La mia è una opinione. Non pretendo di avere alcuna verità e so per certo che gli esseri umani sono tutti simili e nessuno uguale. Ma sento delle cose che mi suonano come sciocchezze e sento il bisogno di dirlo.

La mia scuola è quella di fare l’assolo usando due battenti e di armonizzare dietro al solista o suonare da solo con quattro.
E’ la scuola di Teddy Charles, Mike Mainieri, Dave Pike eccetera.
Nessuna pretesa di affermare che questa sia la scuola migliore, ma sento dire che, ad esempio, tenendo sempre in mano i quattro battenti, puoi comunque suonare a due. Intendendo dire che puoi fare il fraseggio che si fa con un battente per mano.
Questa è una emerita scemenza.
Non è vero ed è facilmente dimostrabile. Chi tiene due o tre battenti per mano, solitamente, spegne il motore delle alette e già solo questo dettaglio dimostra che non si riesce a fare con due o più battenti per mano, quello che si può fare con uno.
Usare il motore delle alette significa maggiori possibilità espressive e dinamiche.
Ancora, il fraseggio di chi suona a due battenti è radicalmente diverso di chi suona a quattro o più battenti. Il che non significa meglio o peggio, ma semplicemente diverso.
Prendiamo due fuoriclasse della tecnica a quattro battenti come Gary Burton e Dave Friedman, due splendidi musicisti, ma lontani per swing, feeling e senso del blues da colleghi come Lionel Hampton, Milt Jackson o Bobby Hutcherson.
E’ chiaro che Burton e Friedman hanno tanto altro da offrire, ma chi può onestamente affermare che nella loro musica si ritrova ciò che ha dato chi suonava a due battenti?

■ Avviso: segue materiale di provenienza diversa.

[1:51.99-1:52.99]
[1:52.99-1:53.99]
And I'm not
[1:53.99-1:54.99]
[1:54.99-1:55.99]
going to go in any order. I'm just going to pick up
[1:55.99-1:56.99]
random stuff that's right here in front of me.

Stefon Harris, Warren Wolf, Christian Tamburr, Jason Marsalis ed altri hanno studiato per suonare a quattro battenti, ma hanno recuperato l’improvvisazione a due battenti perché è inconfutabile che ogni tecnica ti dà qualcosa e te ne leva un’altra.
Non esiste una tecnica omni-comprensiva. Ed è proprio dell’artista scegliere cosa tenere e cosa lasciare fuori.

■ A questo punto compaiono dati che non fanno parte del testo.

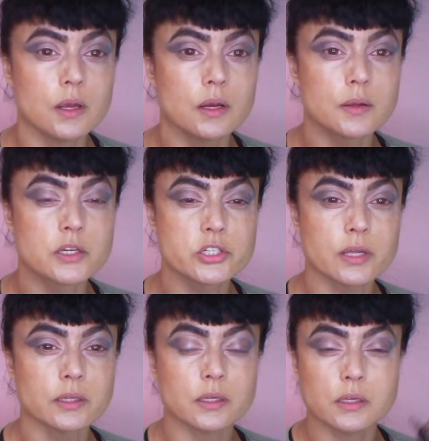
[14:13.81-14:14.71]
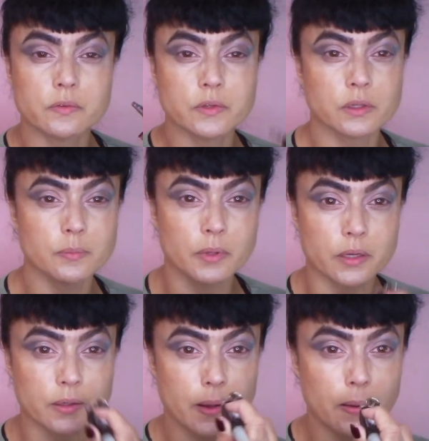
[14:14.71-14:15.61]
I'm going to gently evenly
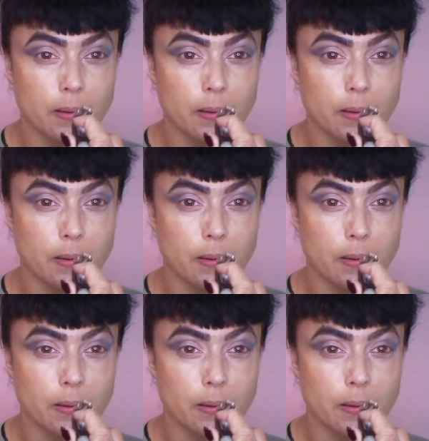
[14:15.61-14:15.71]
blend it.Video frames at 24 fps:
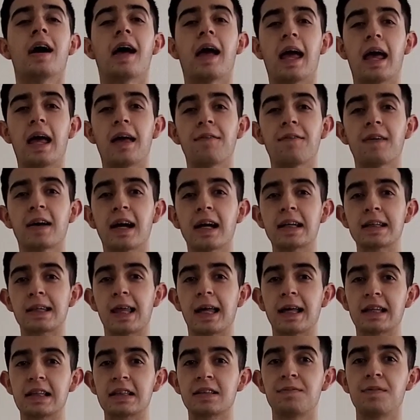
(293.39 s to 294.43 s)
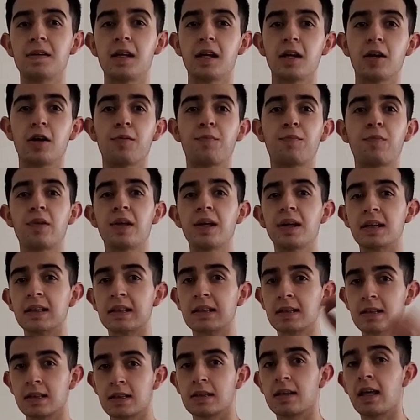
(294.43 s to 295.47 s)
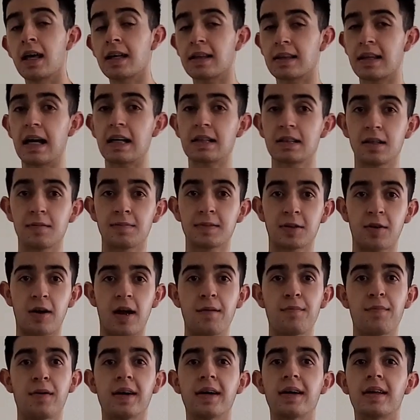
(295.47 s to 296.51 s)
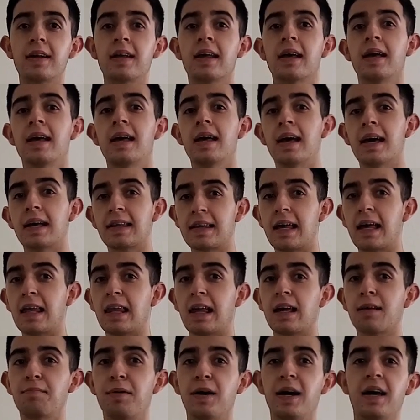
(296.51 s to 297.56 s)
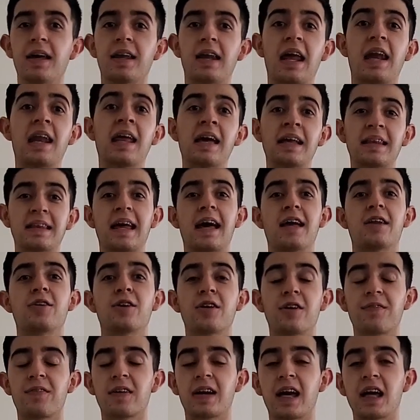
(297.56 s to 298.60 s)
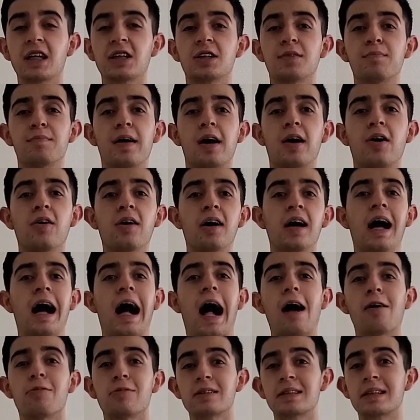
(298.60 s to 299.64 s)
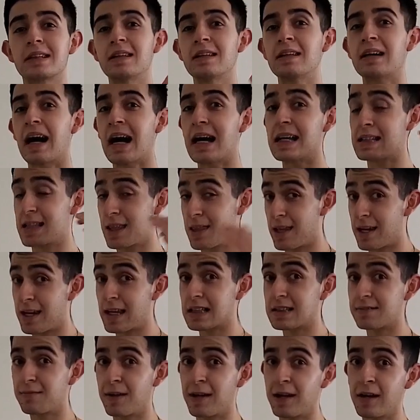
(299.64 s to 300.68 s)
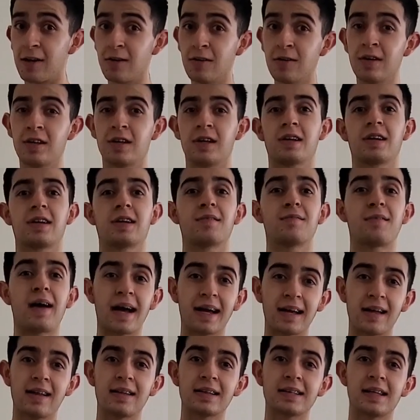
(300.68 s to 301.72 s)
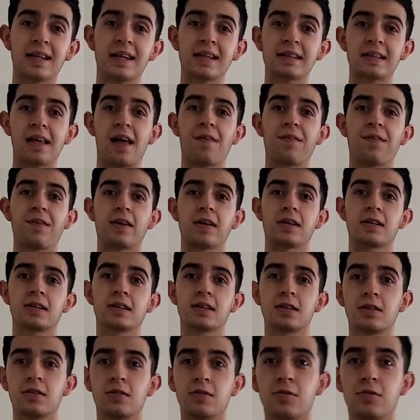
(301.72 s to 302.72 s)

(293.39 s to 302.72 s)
If you guys like this video, please hit that subscribe button, hit that like button, and hit that notification bell. I will see you guys in the next video. Goodbye, calisthenics athletes.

Senza ricorrere a facili esempi in pittura ed in letteratura, basta pensare che ogni strumento impone un fraseggio diverso a causa della sua meccanica, della sua logistica.
Un tema facile su uno strumento, può presentarsi complesso su un altro strumento. Una tonalità facile su uno strumento, può essere difficile su un altro e così via.
Così parlando, arriviamo ad un punto chiave: non ha importanza quanti battenti hai in mano, ha importanza la musica che fai.
Con un minimo di onestà intellettuale, bisogna riconoscere che si possono avere tre battenti per mano e fare solo strumentismo. Mentre qualcuno, con il minimo dei mezzi, può incantarti per la capacità di esprimere originalità, bellezza e poesia.
La grande musica non è frutto di questa o quella scuola, ma dell’individuo dietro le piastre. La grande musica è frutto della sua cultura, sensibilità, intuizione e (perché no?) della benevolenza nei suoi riguardi di tutto l’universo.